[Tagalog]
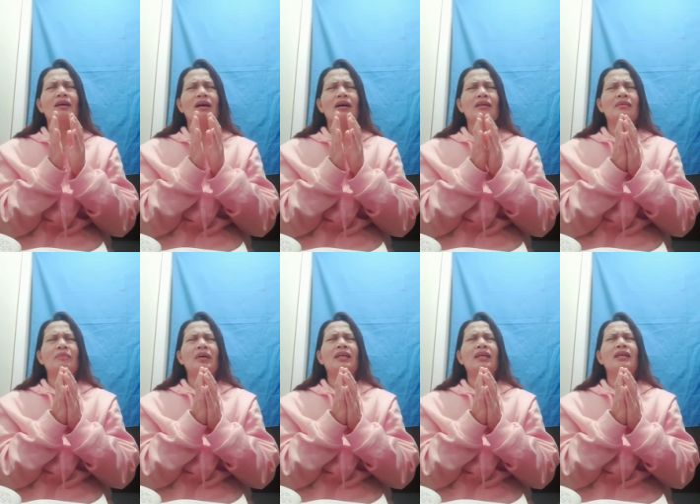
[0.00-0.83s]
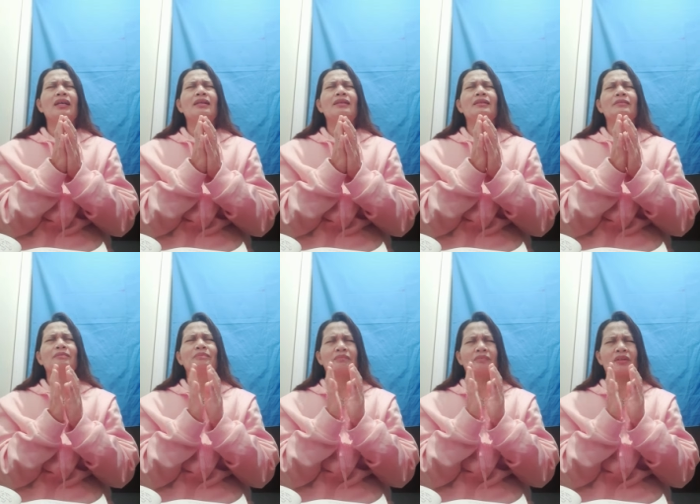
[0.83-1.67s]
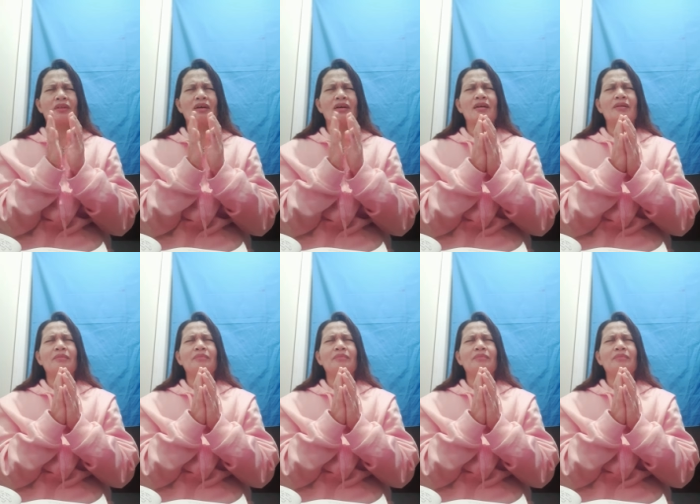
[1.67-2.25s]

ang magiging uh,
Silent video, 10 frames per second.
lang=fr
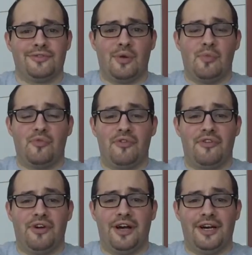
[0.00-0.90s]
Comme vous pouvez
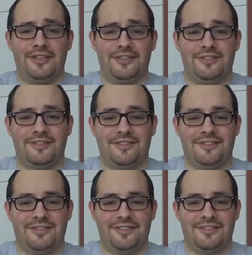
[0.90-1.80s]
voir,
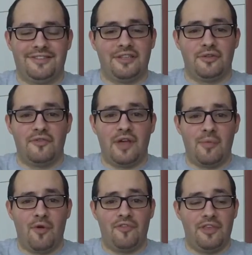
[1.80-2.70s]
ça donne
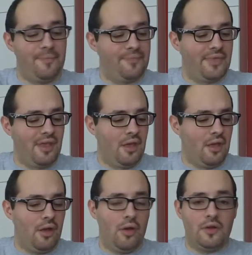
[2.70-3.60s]
vraiment envie.
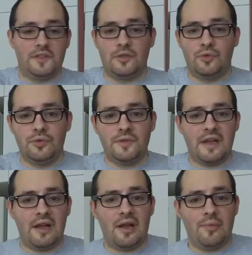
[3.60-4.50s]
Euh, c'est du
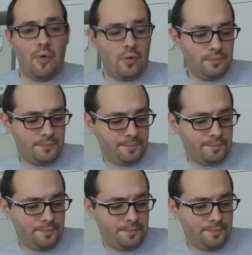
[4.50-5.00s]
Nutella allemand.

______

#### Exercise
Each line above has to be returned exactly. Drop the pictures.

#### Output of the task
[Tagalog]
[0.00-0.83s]
[0.83-1.67s]
[1.67-2.25s]

ang magiging uh,
Silent video, 10 frames per second.
lang=fr
[0.00-0.90s]
Comme vous pouvez
[0.90-1.80s]
voir,
[1.80-2.70s]
ça donne
[2.70-3.60s]
vraiment envie.
[3.60-4.50s]
Euh, c'est du
[4.50-5.00s]
Nutella allemand.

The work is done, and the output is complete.